Multiple large studies are presently being conducted to correlate low serum levels of vitamin D to early dental implant failures. Given the potentially catastrophic (and often unrepairable) aesthetic and functional consequences of a failed dental implant, it is only prudent that you evaluate your patient’s risk for vitamin D deficiency when placing dental implants and bone grafts in the meantime.


  1. Institute of Medicine, Food and Nutrition Board. Dietary Reference Intakes for Calcium and Vitamin D. Washington, DC: National Academy Press, 2010.

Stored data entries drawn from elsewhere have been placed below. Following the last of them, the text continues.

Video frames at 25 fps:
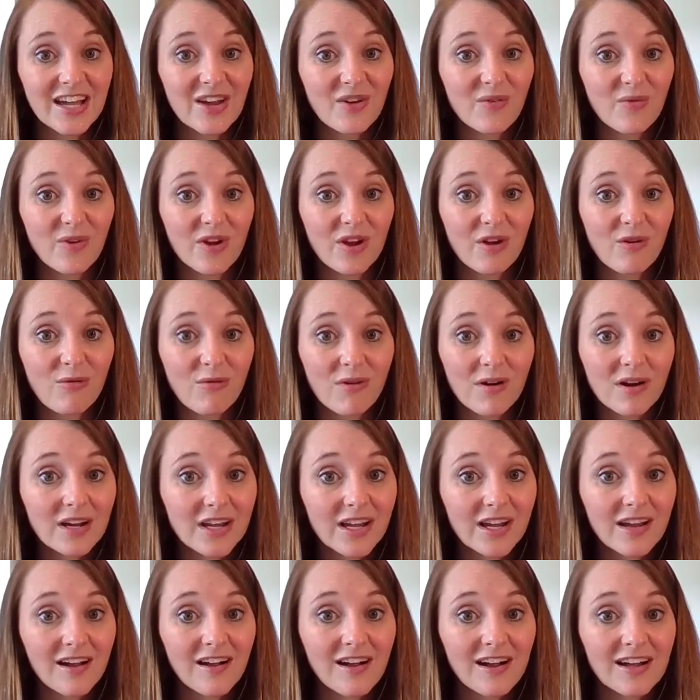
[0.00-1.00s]
we are
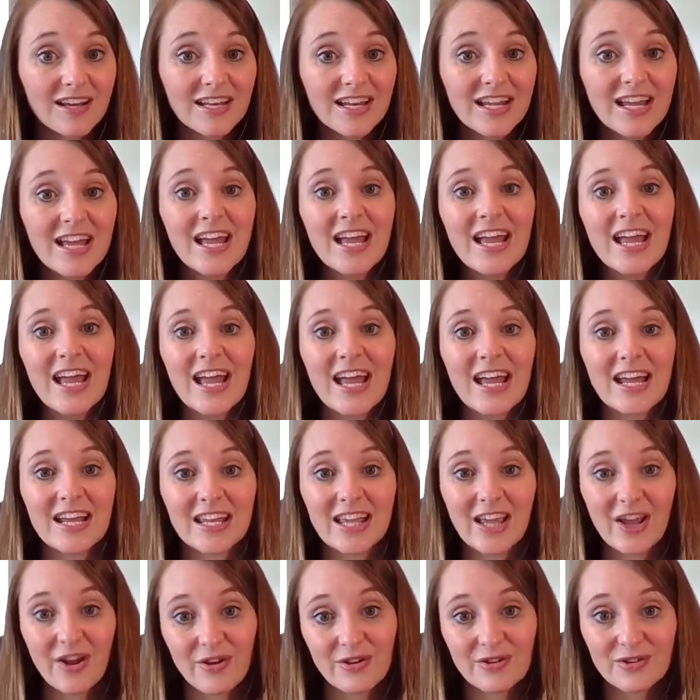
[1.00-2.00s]
working on in
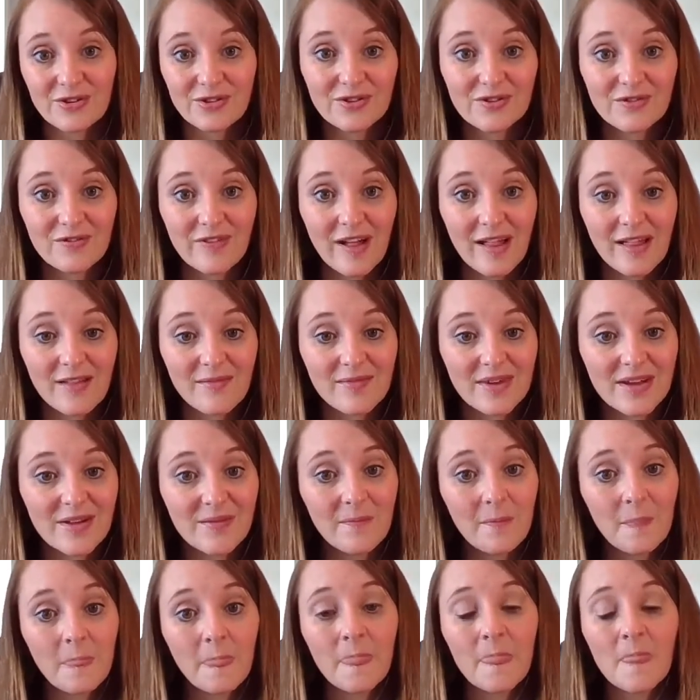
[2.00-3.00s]
character development.
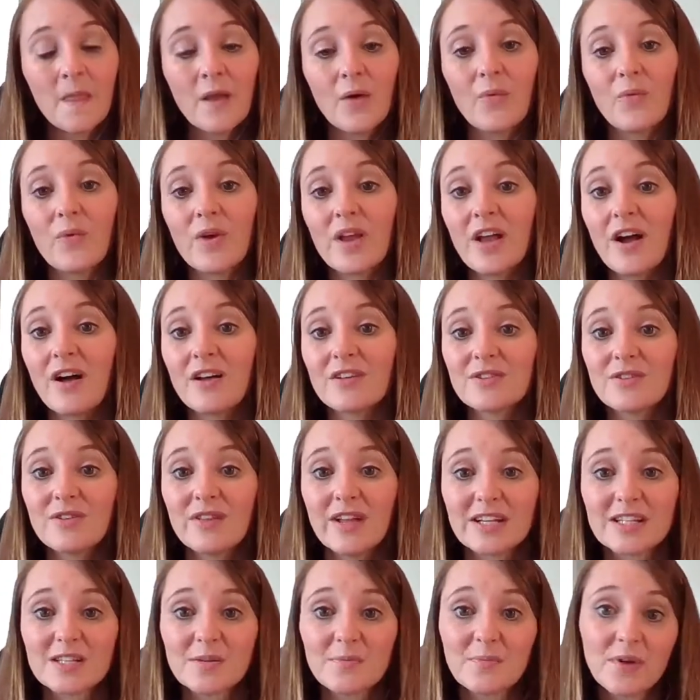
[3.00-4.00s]
We also
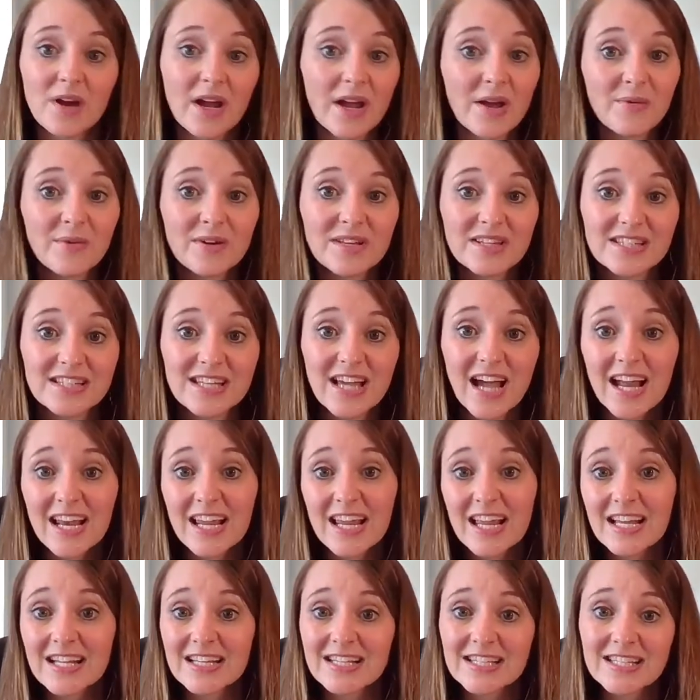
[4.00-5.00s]
like to pray with
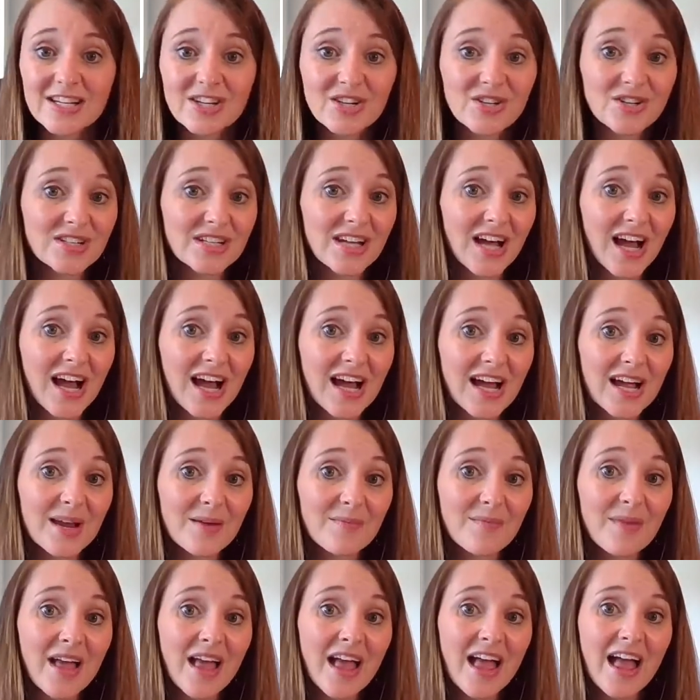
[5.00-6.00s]
Daddy at dinner
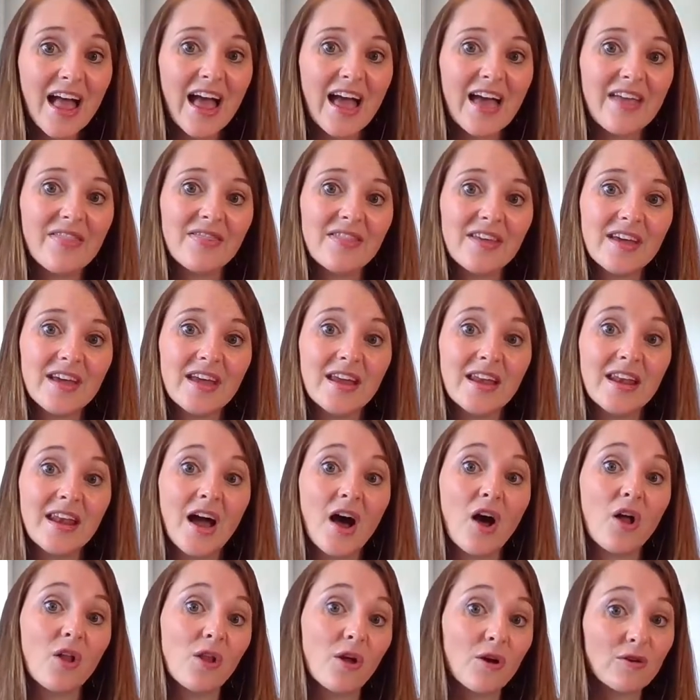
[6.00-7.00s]
time and then
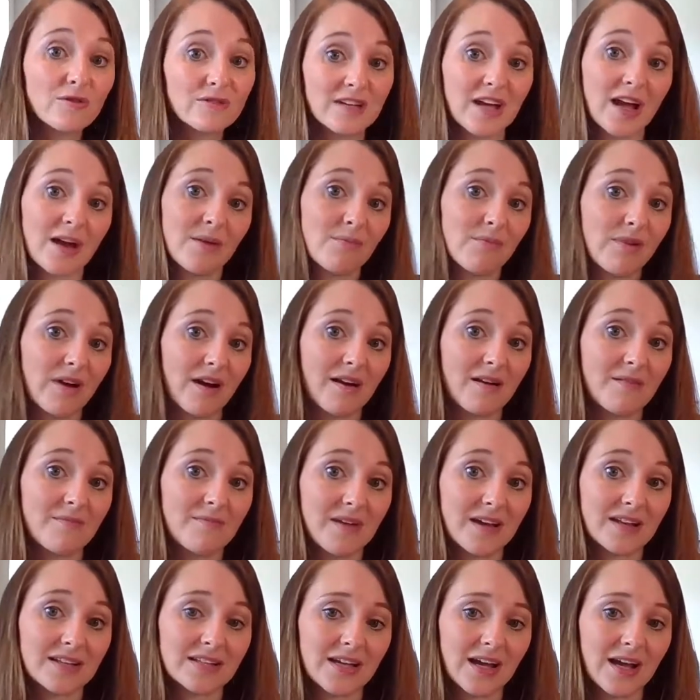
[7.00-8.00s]
alone time prayer at
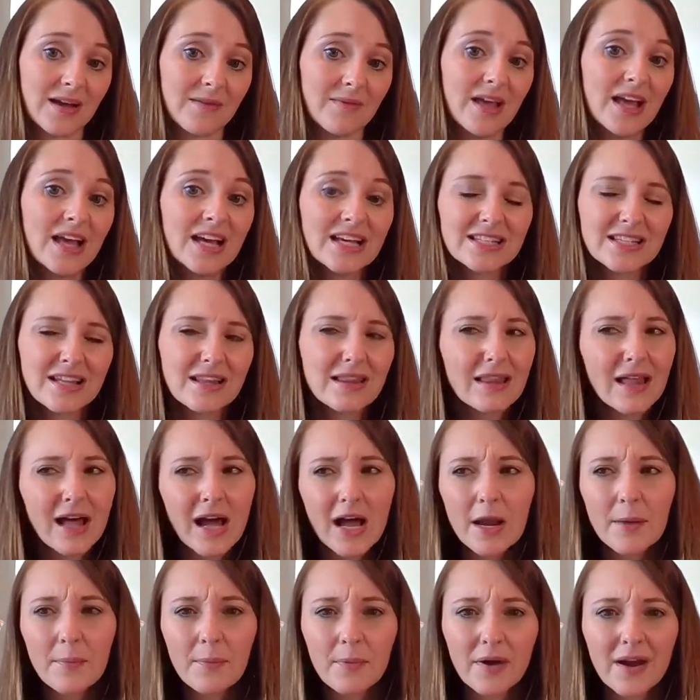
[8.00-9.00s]
bedtime. It's a
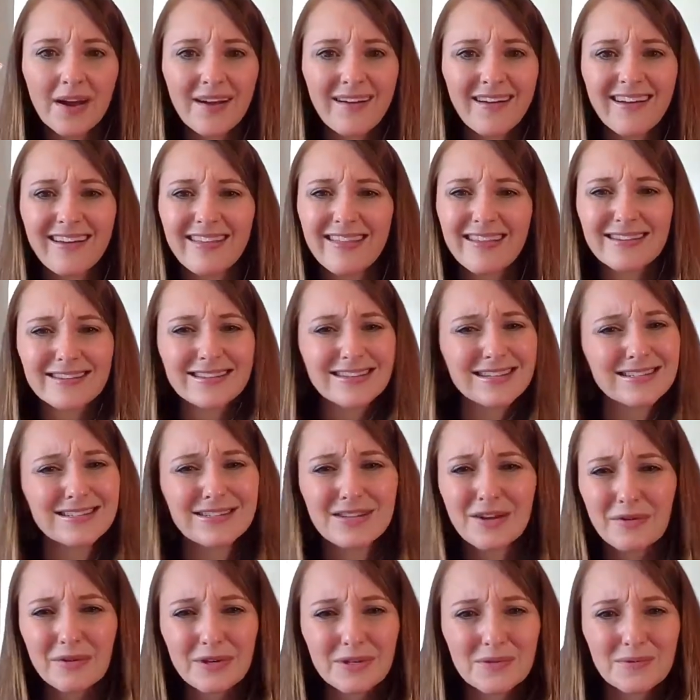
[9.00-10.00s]
lot of prayer, and that doesn't
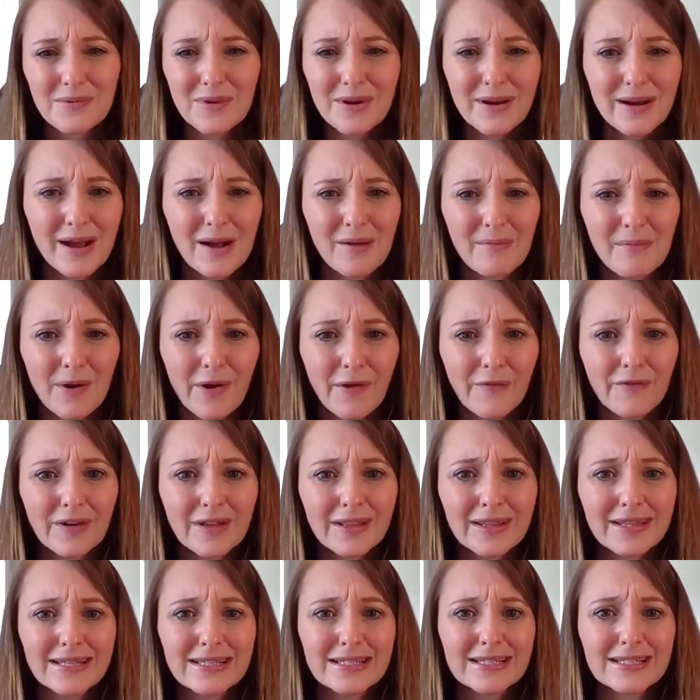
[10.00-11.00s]
always work out
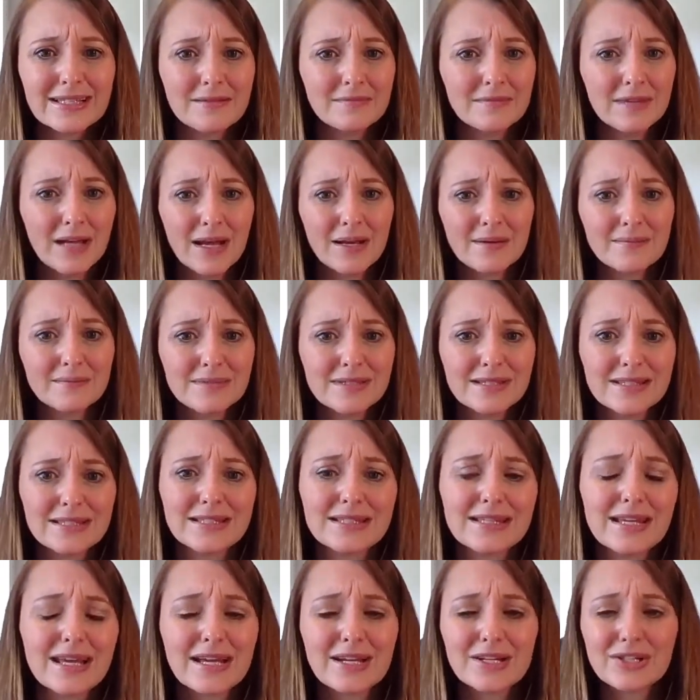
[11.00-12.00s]
perfectly. Sometimes the
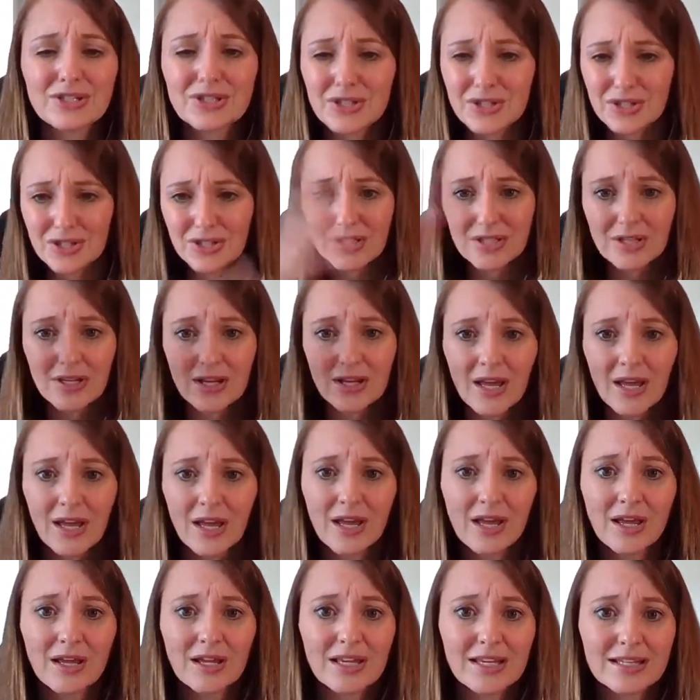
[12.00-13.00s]
day just
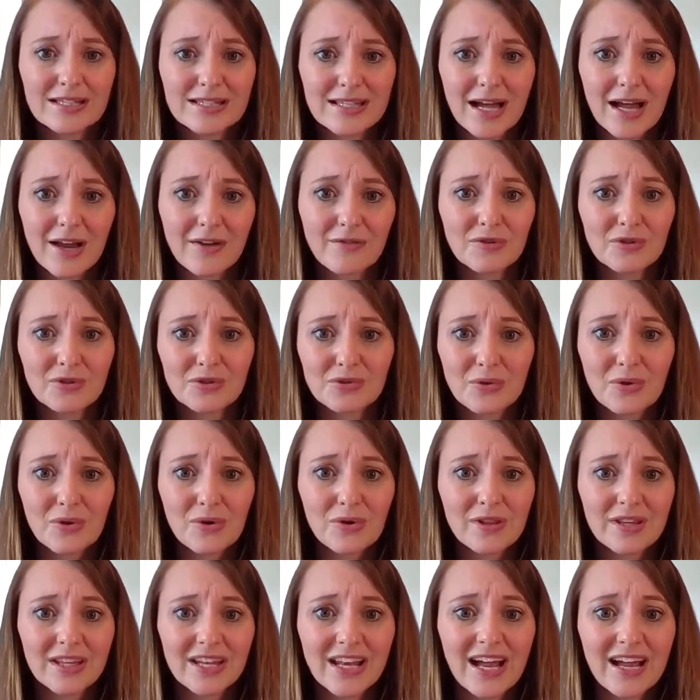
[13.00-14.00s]
gets out of
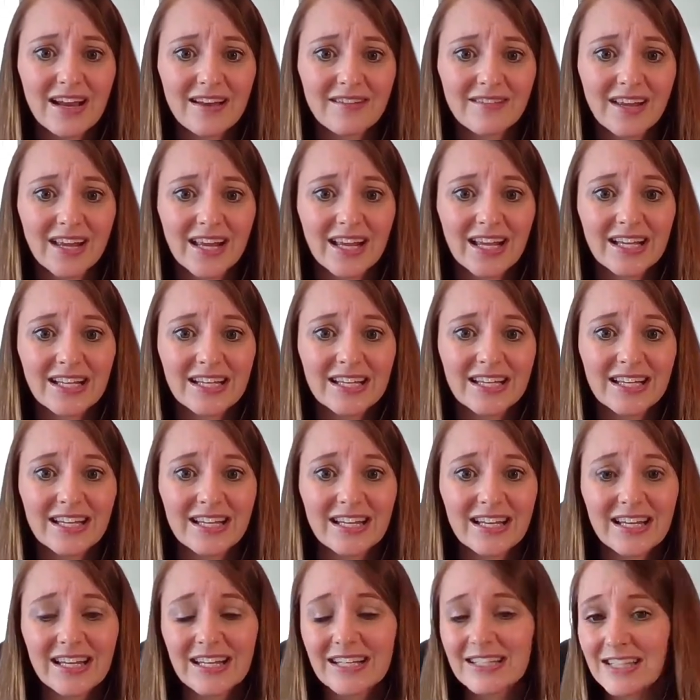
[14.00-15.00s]
control and out of hand, and
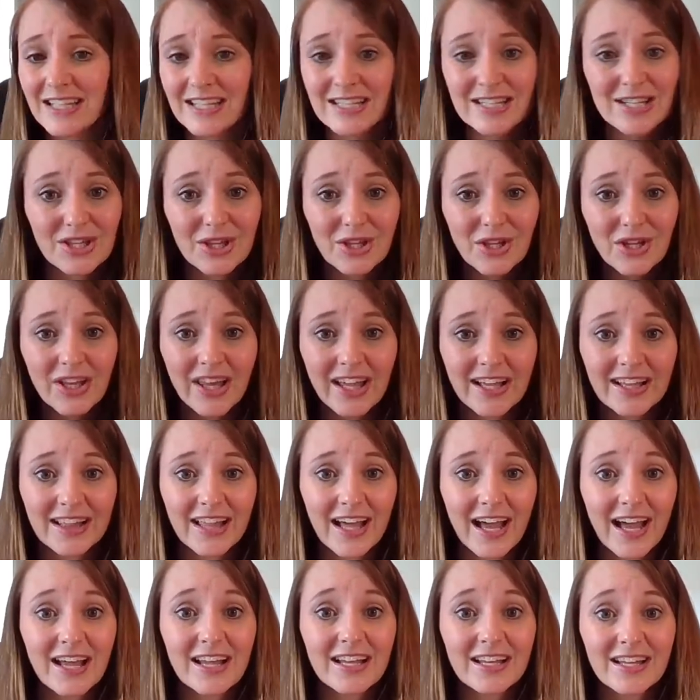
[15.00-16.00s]
it doesn't look like
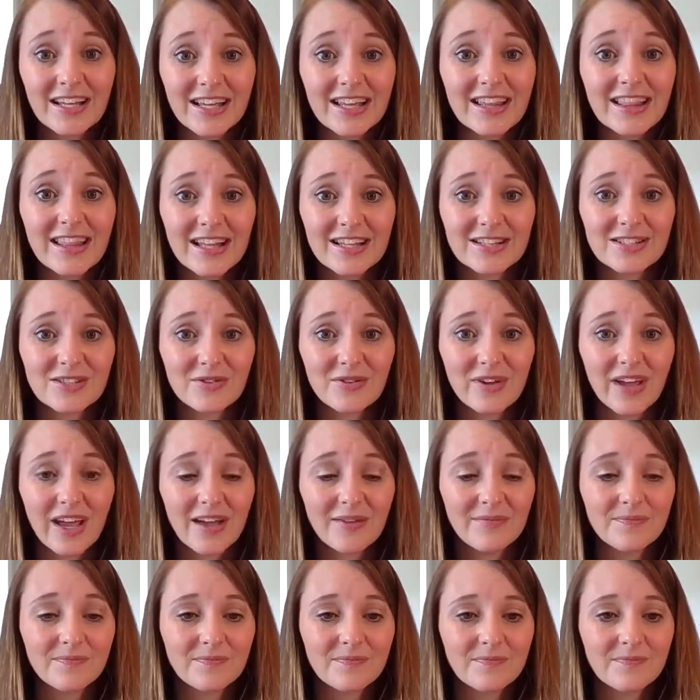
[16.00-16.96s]
that, and that's okay.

  2. Norman AW, Henry HH. Vitamin D. In: Erdman JW, Macdonald IA, Zeisel SH, eds. Present Knowledge in Nutrition, 10th ed. Washington DC: Wiley-Blackwell, 2012.
  3. Jones G. Vitamin D. In: Ross AC, Caballero B, Cousins RJ, Tucker KL, Ziegler TR, eds. Modern Nutrition in Health and Disease, 11th ed. Philadelphia: Lippincott Williams & Wilkins, 2014.
  4. Guido Mangano F, Ghertasi Oskouei S, Paz A, Mangano N, Mangano C. Low serum vitamin D and early dental implant failure: Is there a connection? A retrospective clinical study on 1740 implants placed in 885 patients. Journal of dental research, dental clinics, dental prospects 2018;12:174-82.
  5. Miron RJ, Pikos MA, Bishara M. Vitamin D deficiency and early implant failure: what every clinician should know. Dent Today. 2020;39(4):72-79.